» Exercise details: All pictures are to be excluded when the data below is output verbatim.

- Opening Delimiter -

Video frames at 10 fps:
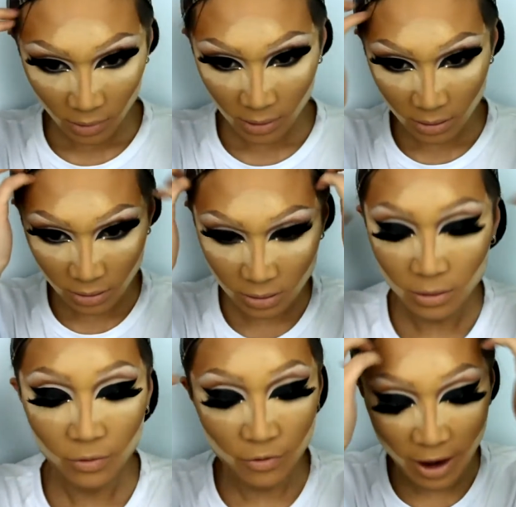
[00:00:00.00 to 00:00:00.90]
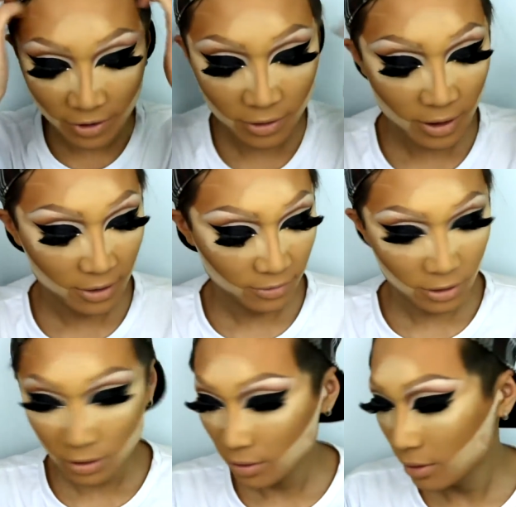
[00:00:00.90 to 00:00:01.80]
That does look very
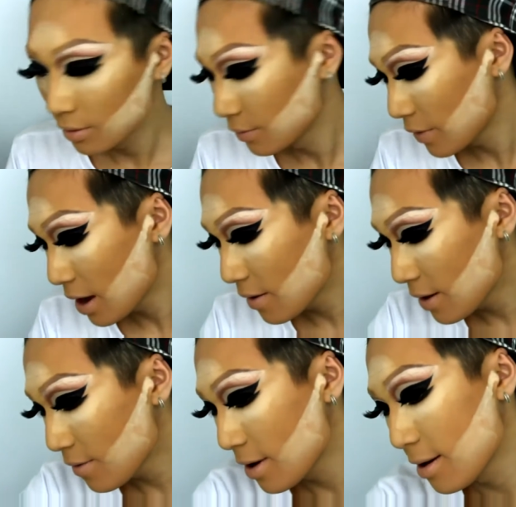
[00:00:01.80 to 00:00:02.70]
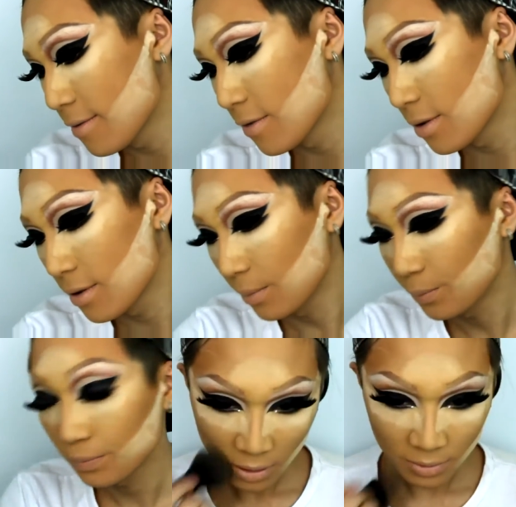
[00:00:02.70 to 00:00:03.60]
Raven. Very Raven.
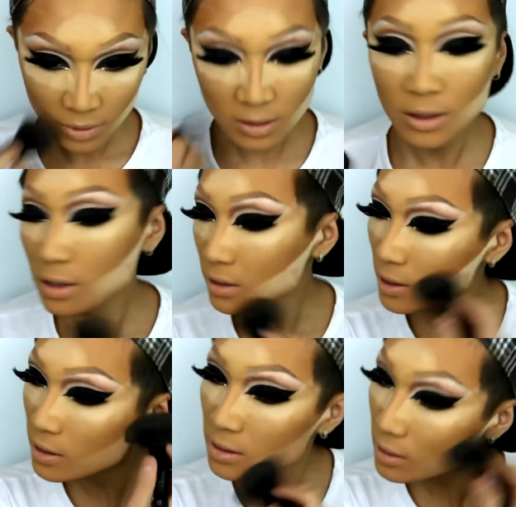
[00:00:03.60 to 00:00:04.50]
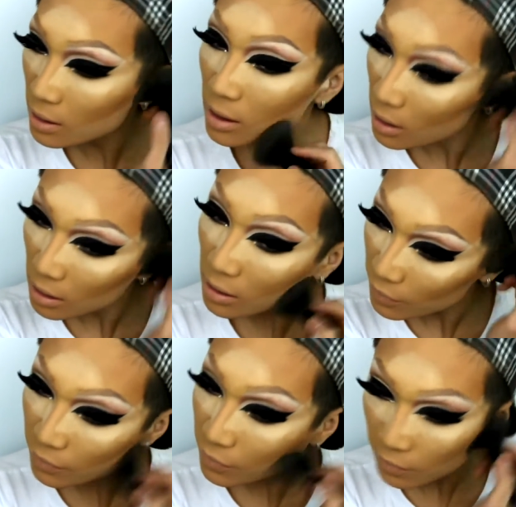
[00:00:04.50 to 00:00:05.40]
I'm just going to dust
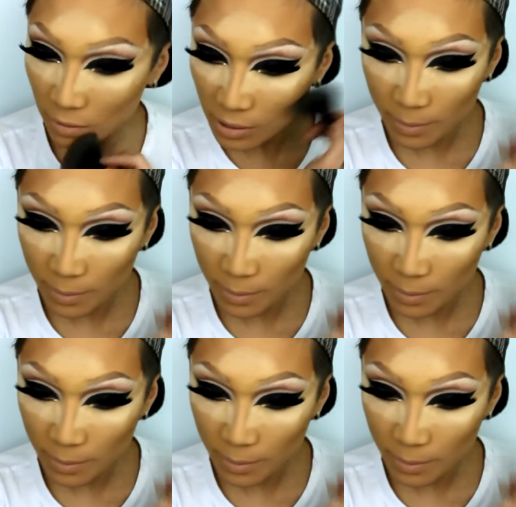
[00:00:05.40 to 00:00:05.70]
off the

- Closing Delimiter -

» Answer for this exercise:
Video frames at 10 fps:
[00:00:00.00 to 00:00:00.90]
[00:00:00.90 to 00:00:01.80]
That does look very
[00:00:01.80 to 00:00:02.70]
[00:00:02.70 to 00:00:03.60]
Raven. Very Raven.
[00:00:03.60 to 00:00:04.50]
[00:00:04.50 to 00:00:05.40]
I'm just going to dust
[00:00:05.40 to 00:00:05.70]
off the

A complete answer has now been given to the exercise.